Annuities On The Comeback Trail
March 18, 2013 Mark Hrywna
Historically low interest rates are driving up interest in Charitable Gift Annuities (CGA) around the nonprofit sector. For example, the national office of Easter Seals in Chicago, Ill., reported an increase of some 20 percent in CGAs last year.
“We’ve seen a significant increase…just because interest rates are so low while annuities are paying out at a much higher rate,” said Chief Financial Officer LeMonte Booker. “We’ve really stepped things up the last three years and become much more aggressive,” he said.
“Where can you put your money and make 4 percent? If you’re 80-something years old, and want to use your principal to actually live off of, there’s really no greater benefit at this point,” said Booker, because bonds and CDs are paying interest rates that are often less than 1 percent.
Lindsay Lapole, territorial planned giving director for The Salvation Army’s Southern Territory, strongly discourages charities from marketing that directly compares CGAs with other investments, such as Certificates of Deposit (CDs). That’s because CGAs should be treated as gifts, primarily for donors to support the organization’s mission, said Lapole, who also serves as chairman of the American Council on Gift Annuities (ACGA), which periodically reviews and sets CGA interest rates.
If CGAs are consistently compared with CDs while interest rates are down, when CDs rates eventually recover, a donor might go back and compare the improved CD rates that might be better than their CGA. “If you want to create repeat gifts from people to create ongoing financial support, you don’t want dissatisfied donors talking to their neighbors and friends,” said Lapole.

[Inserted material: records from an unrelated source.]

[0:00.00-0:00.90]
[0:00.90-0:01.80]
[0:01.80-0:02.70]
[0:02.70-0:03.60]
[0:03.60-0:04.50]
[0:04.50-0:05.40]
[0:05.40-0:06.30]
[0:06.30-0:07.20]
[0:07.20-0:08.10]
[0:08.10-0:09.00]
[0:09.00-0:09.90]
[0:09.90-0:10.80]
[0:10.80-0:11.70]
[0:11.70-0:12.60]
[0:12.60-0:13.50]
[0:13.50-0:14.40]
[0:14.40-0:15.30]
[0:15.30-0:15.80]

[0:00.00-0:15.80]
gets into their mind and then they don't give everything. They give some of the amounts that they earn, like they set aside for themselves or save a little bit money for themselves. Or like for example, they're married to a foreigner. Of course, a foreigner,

“We have a new normal now,” said Julie Feely, direct of gift planning at Oregon Public Broadcasting (OPB). After the stock market tech bubble popped in 2000, she said the organization examined why someone would do an annuity: because they believe in the mission. “We have changed our strategy, from fiscal to more of an emotional strategy,” said Feely. “We’re not a financial institution. We want to be more mission focused,” she said.

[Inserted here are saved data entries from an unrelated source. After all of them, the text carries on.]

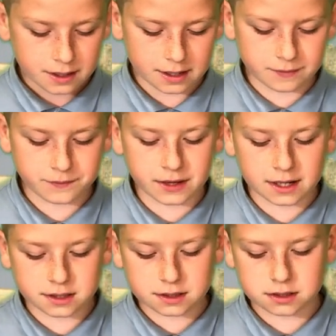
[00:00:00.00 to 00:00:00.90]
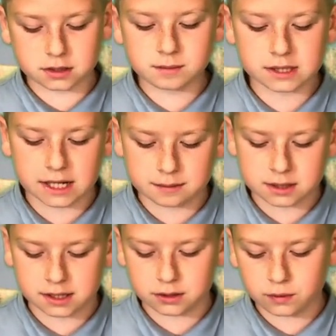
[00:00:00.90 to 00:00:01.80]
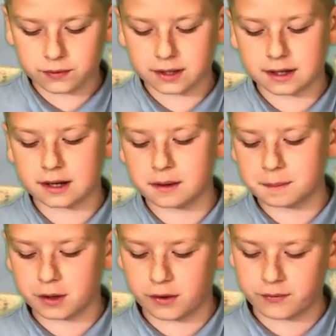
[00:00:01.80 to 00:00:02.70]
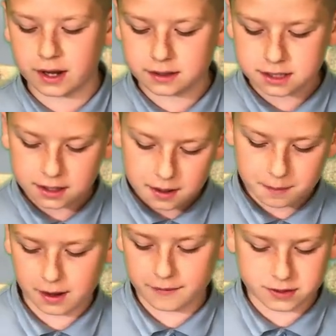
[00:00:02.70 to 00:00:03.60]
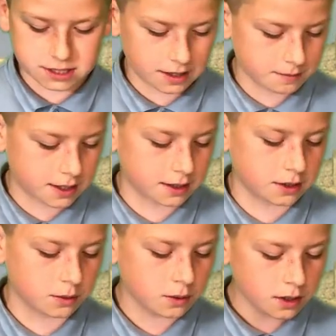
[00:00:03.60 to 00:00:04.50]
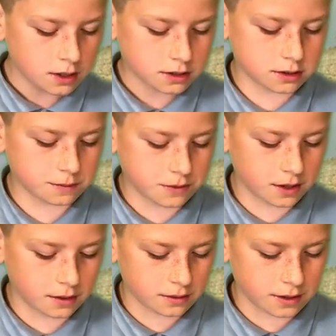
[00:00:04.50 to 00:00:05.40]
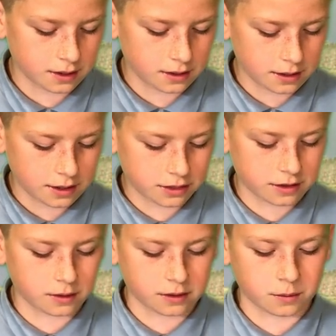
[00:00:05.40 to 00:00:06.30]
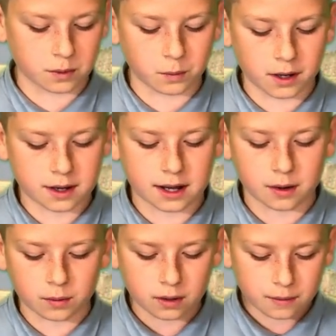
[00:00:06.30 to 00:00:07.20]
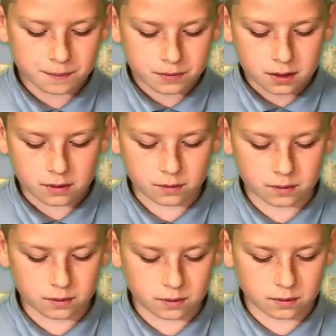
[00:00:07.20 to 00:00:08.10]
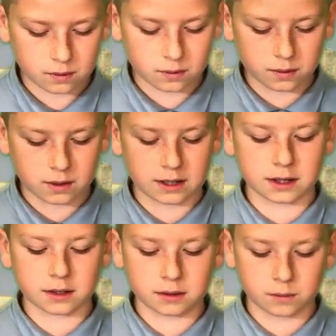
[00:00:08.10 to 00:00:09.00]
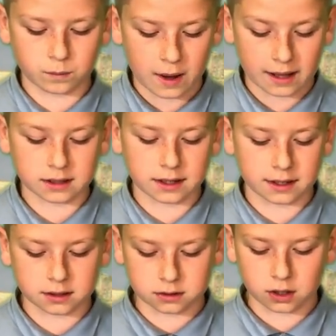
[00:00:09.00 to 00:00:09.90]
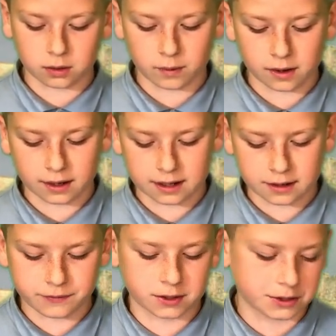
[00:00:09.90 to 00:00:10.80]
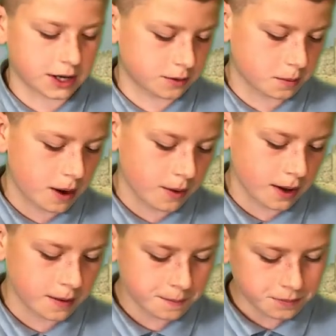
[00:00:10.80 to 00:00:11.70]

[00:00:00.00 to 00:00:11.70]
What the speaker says: In fact, sometimes I do think that I am perfect, but every time that I do something that I think that will work out, it'll go wrong and I feel down about it.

In some ways it’s an investment to get an income stream, but you also have to have charitable intent. “We want the right audience and donors to take up this idea. We don’t want to just take anybody’s gift. There are some people I sit down and talk to very carefully, make sure they realize, if you need this for medical or other expenses, we can’t give it back to you,” Feely said.

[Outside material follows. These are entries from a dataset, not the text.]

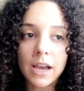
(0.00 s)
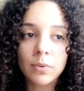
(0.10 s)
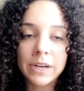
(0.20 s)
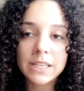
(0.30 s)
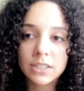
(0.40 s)

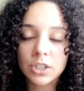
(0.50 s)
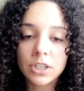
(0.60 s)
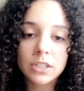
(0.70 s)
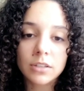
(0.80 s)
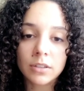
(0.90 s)
When I
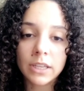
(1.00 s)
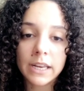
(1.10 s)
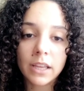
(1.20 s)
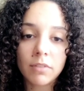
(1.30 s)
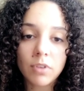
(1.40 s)
started
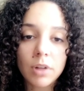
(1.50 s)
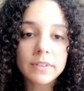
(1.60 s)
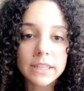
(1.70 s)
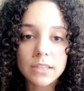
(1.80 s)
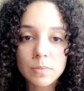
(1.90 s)
getting involved
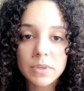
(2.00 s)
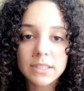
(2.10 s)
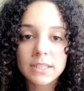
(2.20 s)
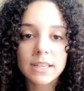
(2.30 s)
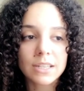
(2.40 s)
in this
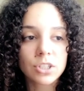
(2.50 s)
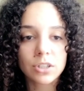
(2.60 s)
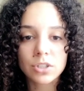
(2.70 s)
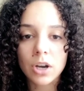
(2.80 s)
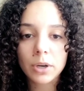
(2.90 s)
business and I
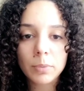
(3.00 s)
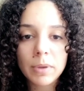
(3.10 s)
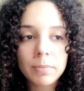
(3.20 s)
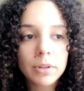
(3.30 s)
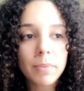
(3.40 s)
started talking to
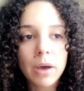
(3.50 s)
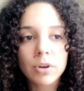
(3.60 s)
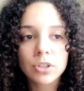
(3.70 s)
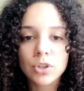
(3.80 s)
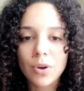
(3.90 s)
people about
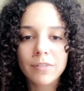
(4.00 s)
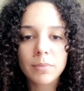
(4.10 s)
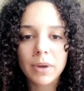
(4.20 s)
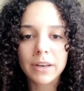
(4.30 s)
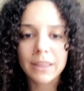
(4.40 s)
it,
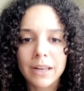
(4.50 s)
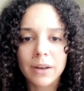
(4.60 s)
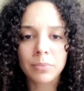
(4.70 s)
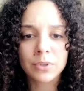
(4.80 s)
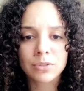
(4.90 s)
everybody
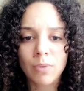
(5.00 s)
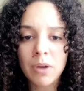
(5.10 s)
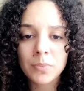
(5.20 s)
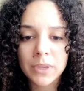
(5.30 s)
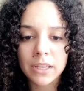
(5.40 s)
that was
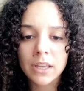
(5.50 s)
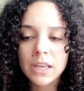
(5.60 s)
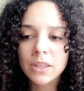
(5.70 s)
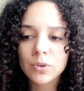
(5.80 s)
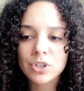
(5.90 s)
around me,
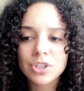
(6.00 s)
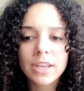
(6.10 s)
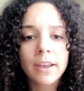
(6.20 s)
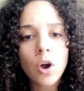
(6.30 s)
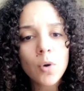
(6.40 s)
they were just
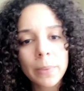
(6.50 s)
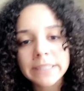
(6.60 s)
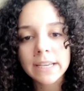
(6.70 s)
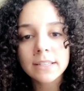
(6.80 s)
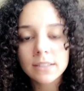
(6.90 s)
saying, oh, my
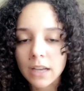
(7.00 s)
dad's a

“Doing a gift annuity was a service to our members, who had the means to do this and were interested, and not about making money for them or for the station,” she said.
Feely has seen gift amounts significantly larger in recent years than five or six years ago. “Now people are investing larger sums, I’m not sure what that’s about,” she said. In the past two years, the Portland, Ore.-based nonprofit has done two $100,000 annuities, as well as a $300,000 annuity in the last six months.
OPB has about 10 to 15 annuities that close in a year, with a minimum of $10,000. The program was started in the mid-1990s and today has about 70 annuities with an aggregate value of almost $2 million. The average annuitant for OPB is usually a 78-year-old woman who’s widowed or single with grown kids (or no kids), giving at the $100 level to the organization’s other fundraising asks, according to Feely.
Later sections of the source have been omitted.